When Your Product Is Exposed as a Risk, Just Change the Name!

CCP re-brands the Confucius Institutes, and for universities it's business as usual

By Dan Cadman on June 28, 2022

On June 21, the National Association of Scholars (NAS) issued a report warning that the Chinese Communist Party (CCP)-linked Confucius Institutes program at many American universities has rebranded itself after becoming the subject of official examination by the federal government, as well as significant media scrutiny and adverse commentary from various think tanks and research organizations.

Because of the nexus with immigration policy (specifically the foreign student and exchange visitor programs), we at the Center for Immigration Studies have been among those critical of the Confucius Institutes program (see, for instance, here, here, and, particularly, here), because it was a thinly veiled propaganda effort the CCP used to “buy” influence at major universities throughout the U.S.

The Confucius Institutes program was a great success until it — and, in no small measure, the universities that were being funneled large amounts money through the institutes in return for a virtual monopoly over how China and the CCP were depicted on campus — came under so much heat that many universities severed the link.

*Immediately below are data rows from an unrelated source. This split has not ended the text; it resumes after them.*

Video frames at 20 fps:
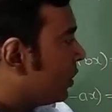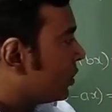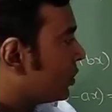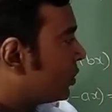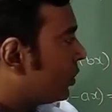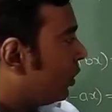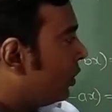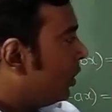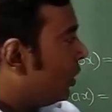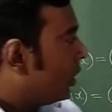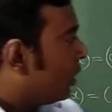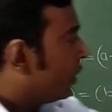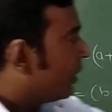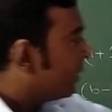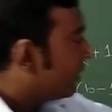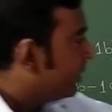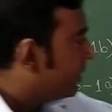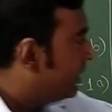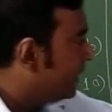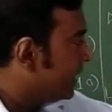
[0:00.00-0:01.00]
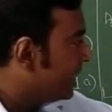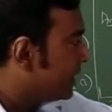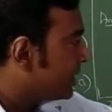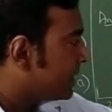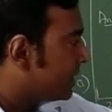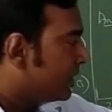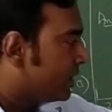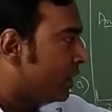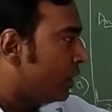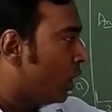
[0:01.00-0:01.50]
So
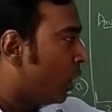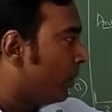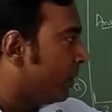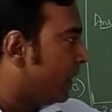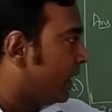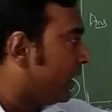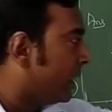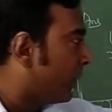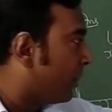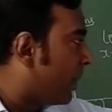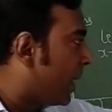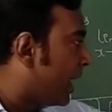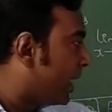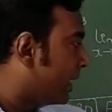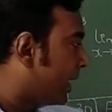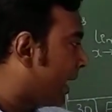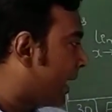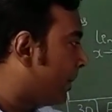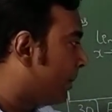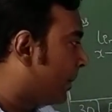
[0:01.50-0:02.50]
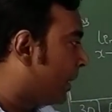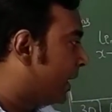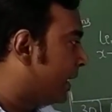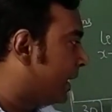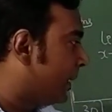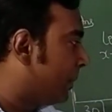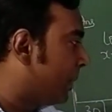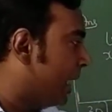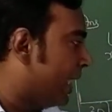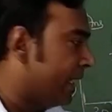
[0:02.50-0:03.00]
this denominator part I am
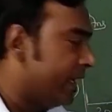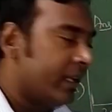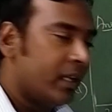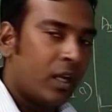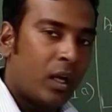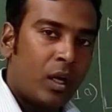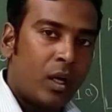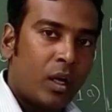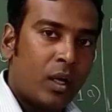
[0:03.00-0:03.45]
multiplyingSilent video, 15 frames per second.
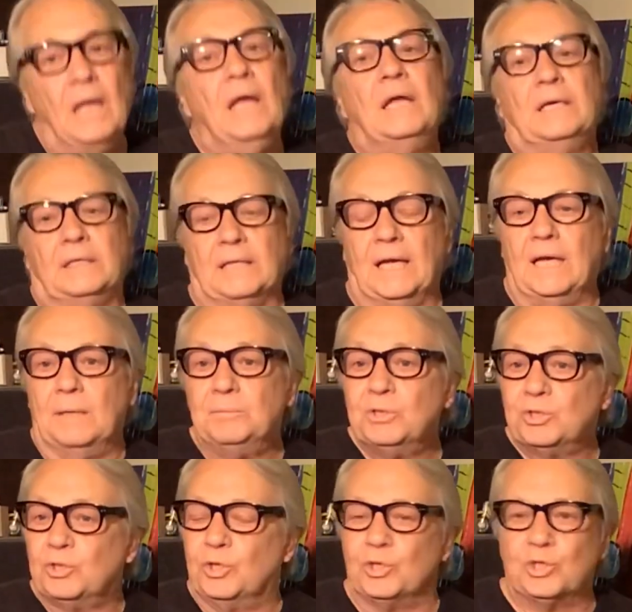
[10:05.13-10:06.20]
Now I'm
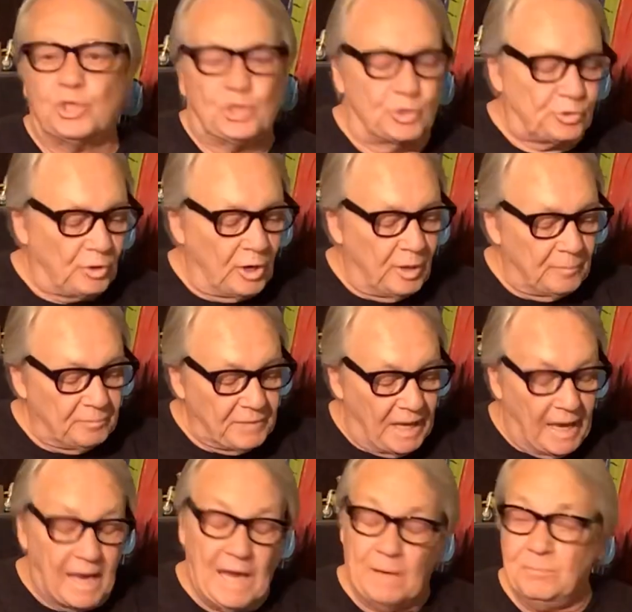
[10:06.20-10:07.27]
just going to strum
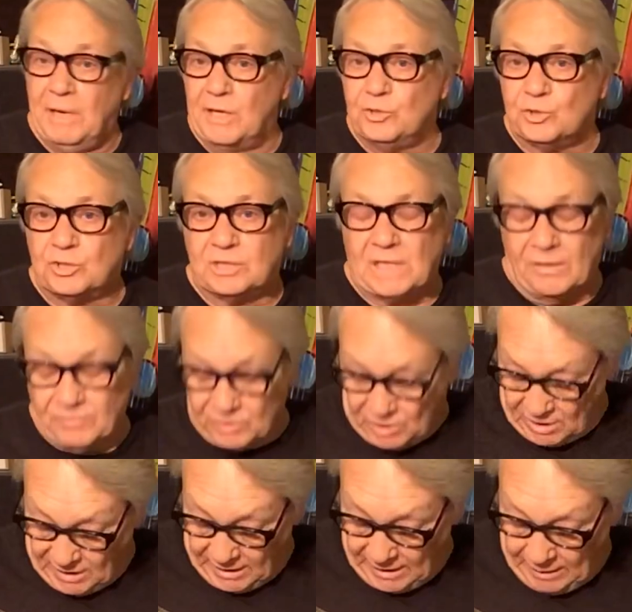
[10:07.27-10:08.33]
that A major 7th
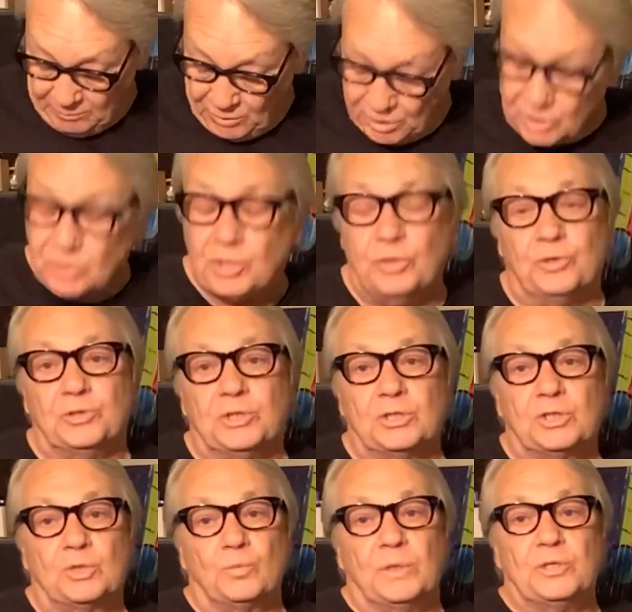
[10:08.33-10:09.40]
again. I'm going to turn this
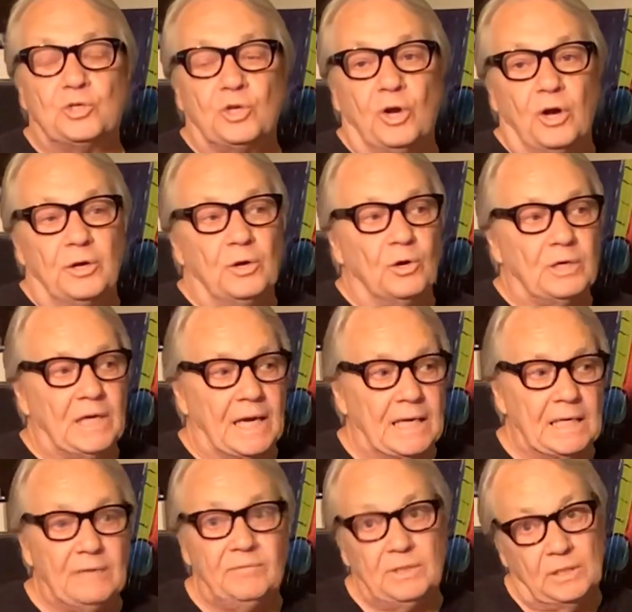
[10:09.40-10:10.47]
switch on,
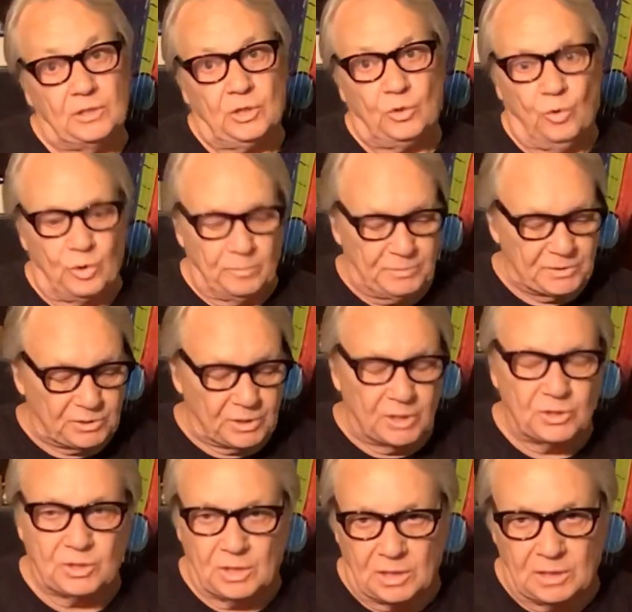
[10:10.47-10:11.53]
okay, even in the chord
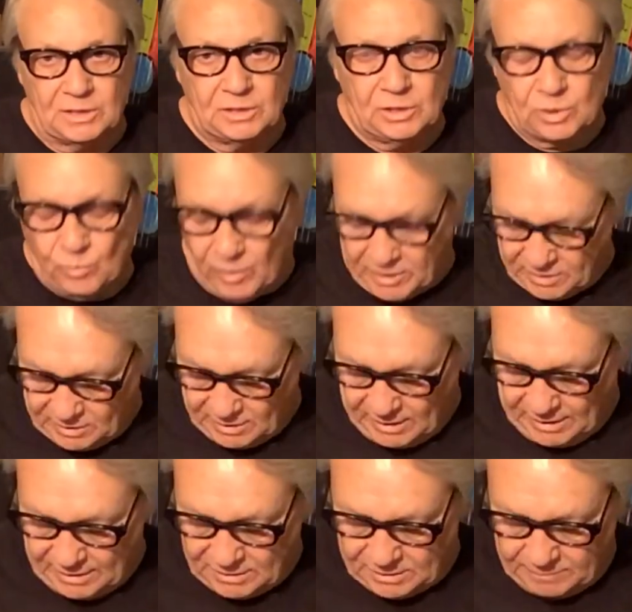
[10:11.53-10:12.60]
position, and listen to what it
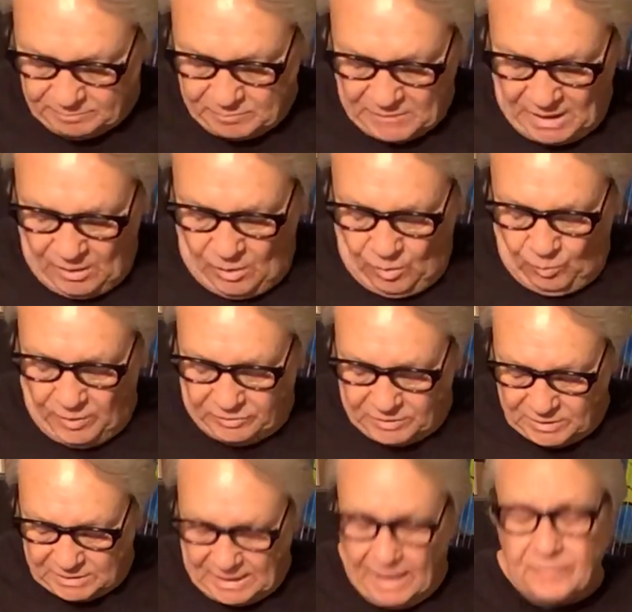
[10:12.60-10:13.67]
does.
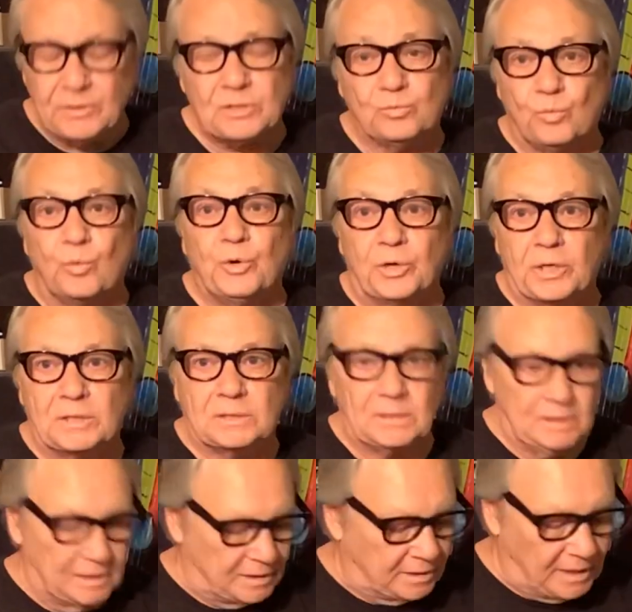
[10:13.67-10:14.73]
How this works
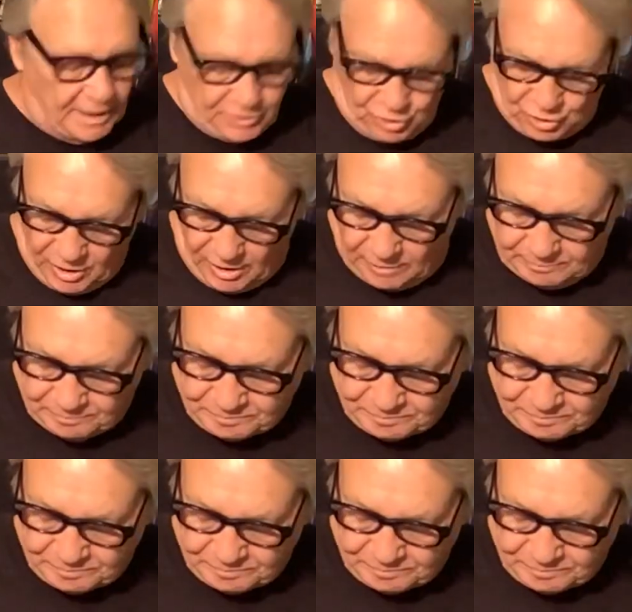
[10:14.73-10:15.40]
in a nutshell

This is why it’s alarming to read the NAS report suggesting that the CCP has simply opted for the expedient path of pasting a new name onto the old shell and going about business as usual.

But even more alarming is that, according to the NAS, many of the same universities that fell into the institutes trap the first time are perfectly happy to stick their hands back out and collect dollars in return for allowing China to ensure that it is always depicted in a favorable light on campus:

[A]t least 64 colleges and universities have reopened a Confucius Institute-like program under a different name or maintained close relationships with the Chinese entities that cosponsored Confucius Institutes.

No need for messy discussions about Uyghur camps, harvesting organs from prisoners of the state, suppression of democracy in Hong Kong, or the like if campus leaders are willing to sell their universities' souls in exchange for hefty sums. This smacks of the most egregious kind of disingenuousness.

But we should not fool ourselves into thinking that Confucius Institutes or their rebranded descendants are only about soft power and influencing the views of America's youth, many of whom will ascend the rungs of political and business power as they mature. These are also excellent platforms from which the CCP can monitor Chinese dissidents on campus, as well as plant program “coordinators” to groom students, professors, and other staff for the purpose of espionage. This is not a stretch, keeping in mind that many of these same schools have lucrative contracts with various arms of the federal government for research projects of great interest to China.

Quashing, or at least controlling, such naked efforts requires a coordinated plan by federal departments and agencies, something that is, and has been, sadly lacking. One mechanism for exerting control over universities, nearly all of whom have received permission from the federal government to accept foreign students (a highly lucrative venture in the world of secondary education), is for the Department of Homeland Security to radically restructure the terms under which such approvals are granted and expand the bases by which such approvals may be rescinded.

This is long overdue. At present, the unit responsible for administration and oversight of these approvals, the Student and Exchange Visitors Program (SEVP) within Immigration and Customs Enforcement (ICE), is singularly ineffectual if it has not, in fact, been entirely coopted by academia despite the unit's placement in an enforcement organization.

Indeed, perhaps it is time that DHS radically restructures SEVP itself, including by placing a supervisory special agent directly in charge of the program. SEVP has been a stepchild within ICE so long that it was allowed to stray from its central mission of enforcement and control. It's worth remembering that SEVP came about because of the many national-security-related issues that have arisen with regard to foreign students and exchange visitors over many decades.